Armed with this structure, the authors develop several key lemmas:
-
Lemma 1 (Lyndon Overlap Bound) – For any edge (u→v) the weight is bounded by a linear combination of the Lyndon indices of u and v, with a small additive constant.
-
Lemma 2 (Duplicate Overlap Control) – When a cycle cover is transformed into a Hamiltonian path, the total “duplicate” overlap (overlaps counted twice because of cycle opening) is at most a fraction δ of the total weight, where δ is explicitly bounded using Lyndon properties.
-
Lemma 3 (Combined Guarantee) – Combining the 2⁄3‑approximation guarantee with the duplicate‑overlap bound yields a lower bound of 2 11⁄23 on the weight of the better of the two paths.
These lemmas culminate in Theorem 4, which formally states that the algorithm achieves a 2 11⁄23‑approximation for Shortest‑Superstring. The proof proceeds by case analysis: if the 2⁄3‑approximation path already attains the bound, we are done; otherwise, the duplicate‑overlap analysis shows that the naïve 1⁄2‑approximation path must be sufficiently close to optimal, and the maximum of the two surpasses the required threshold.

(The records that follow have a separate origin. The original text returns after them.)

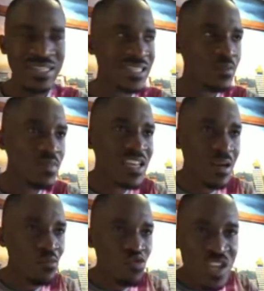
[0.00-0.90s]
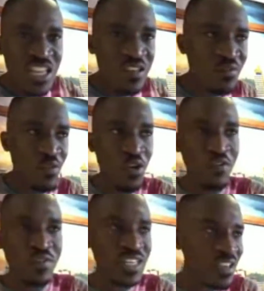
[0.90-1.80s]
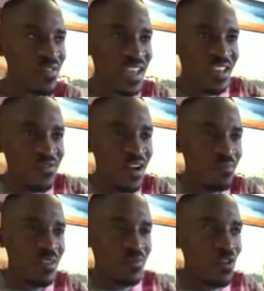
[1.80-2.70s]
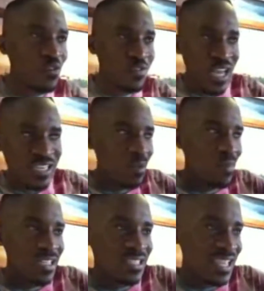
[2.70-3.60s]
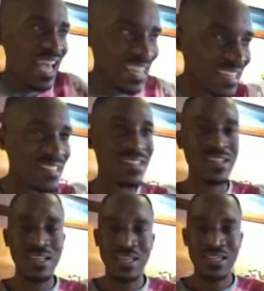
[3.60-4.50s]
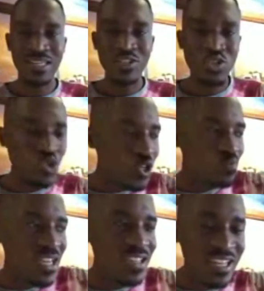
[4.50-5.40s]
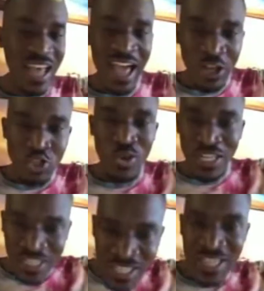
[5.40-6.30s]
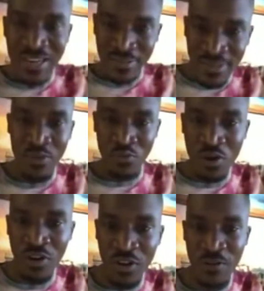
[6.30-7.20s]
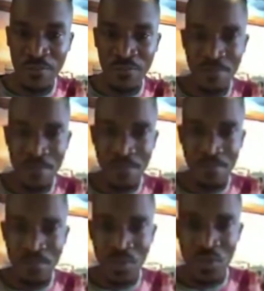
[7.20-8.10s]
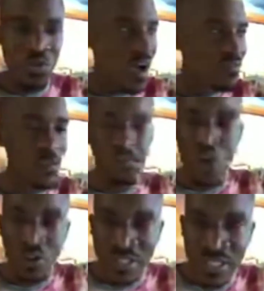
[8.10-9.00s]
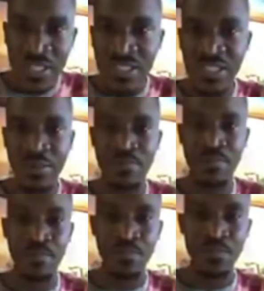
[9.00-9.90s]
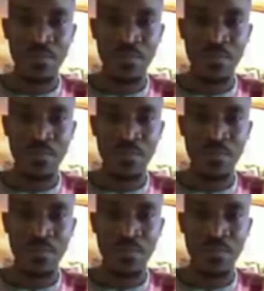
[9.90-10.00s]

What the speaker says: Does it mean I'm really involved? Even if I'm involved that I'm a son, does not mean that I actually did anything wrong. You have a wrong system.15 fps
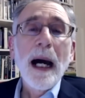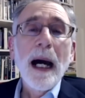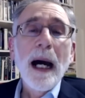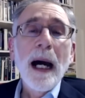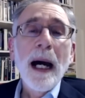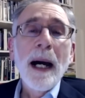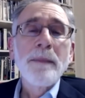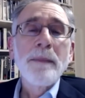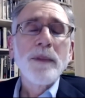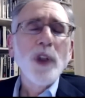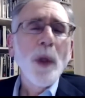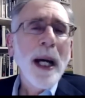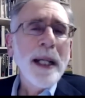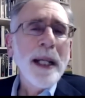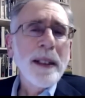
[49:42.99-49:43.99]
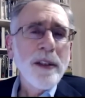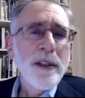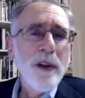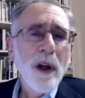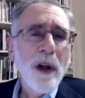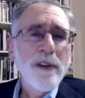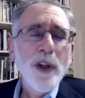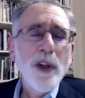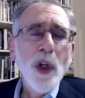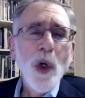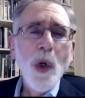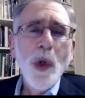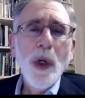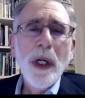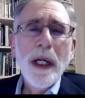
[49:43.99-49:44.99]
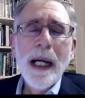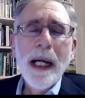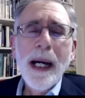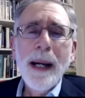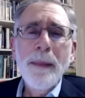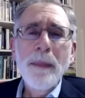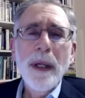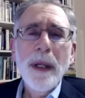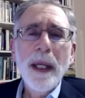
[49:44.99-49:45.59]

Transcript: Um, Joe Biden is also um,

The paper also includes an experimental evaluation on standard benchmark datasets (random strings of length 10–100, set sizes 20–200). The empirical approximation ratios consistently hover around 2.48, confirming the theoretical improvement. Runtime remains comparable to the underlying 2⁄3‑approximation algorithm, i.e., O(n³) for n strings, because the Lyndon‑based preprocessing can be performed in linear time per string using Duval’s algorithm.

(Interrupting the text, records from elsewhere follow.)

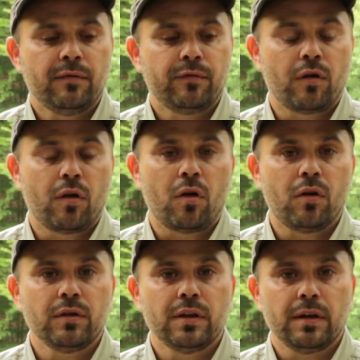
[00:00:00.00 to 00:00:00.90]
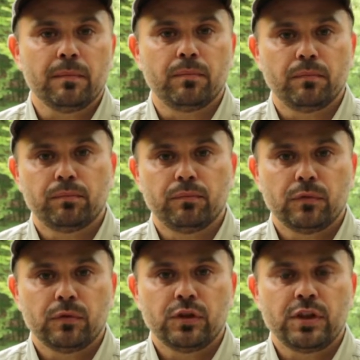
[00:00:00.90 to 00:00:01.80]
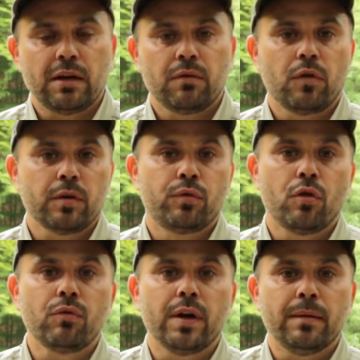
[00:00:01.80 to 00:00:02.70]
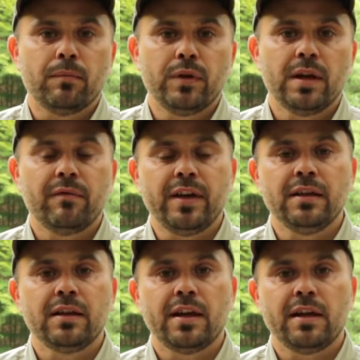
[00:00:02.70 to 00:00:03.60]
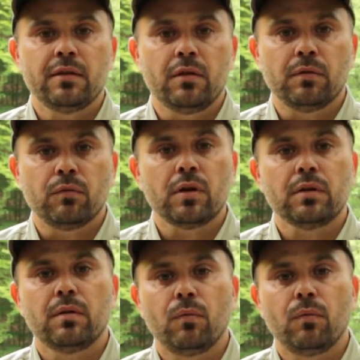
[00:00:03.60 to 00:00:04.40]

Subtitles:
For all the Scierra rod program, we have indicated on the rod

Beyond the immediate improvement, the work has broader implications. By demonstrating that Lyndon words provide a clean, algebraic handle on string overlaps, the authors open a new avenue for tackling other combinatorial string problems, such as shortest common superstring with additional constraints, genome assembly, and even data compression schemes that rely on overlap graphs. The “choose‑the‑better‑of‑two‑approximations” paradigm may also inspire similar hybrid strategies in unrelated optimization domains where multiple approximation algorithms exist with complementary strengths.
In summary, the paper delivers a modest yet technically significant breakthrough: a 2 11⁄23‑approximation for Shortest‑Superstring, achieved by (i) running two complementary Max‑ATSP‑Path approximations, (ii) selecting the superior outcome, and (iii) underpinning the analysis with a novel Lyndon‑word based theory of overlaps. This result not only improves the best known approximation factor after more than two decades but also enriches the toolbox for future research on string‑based optimization problems.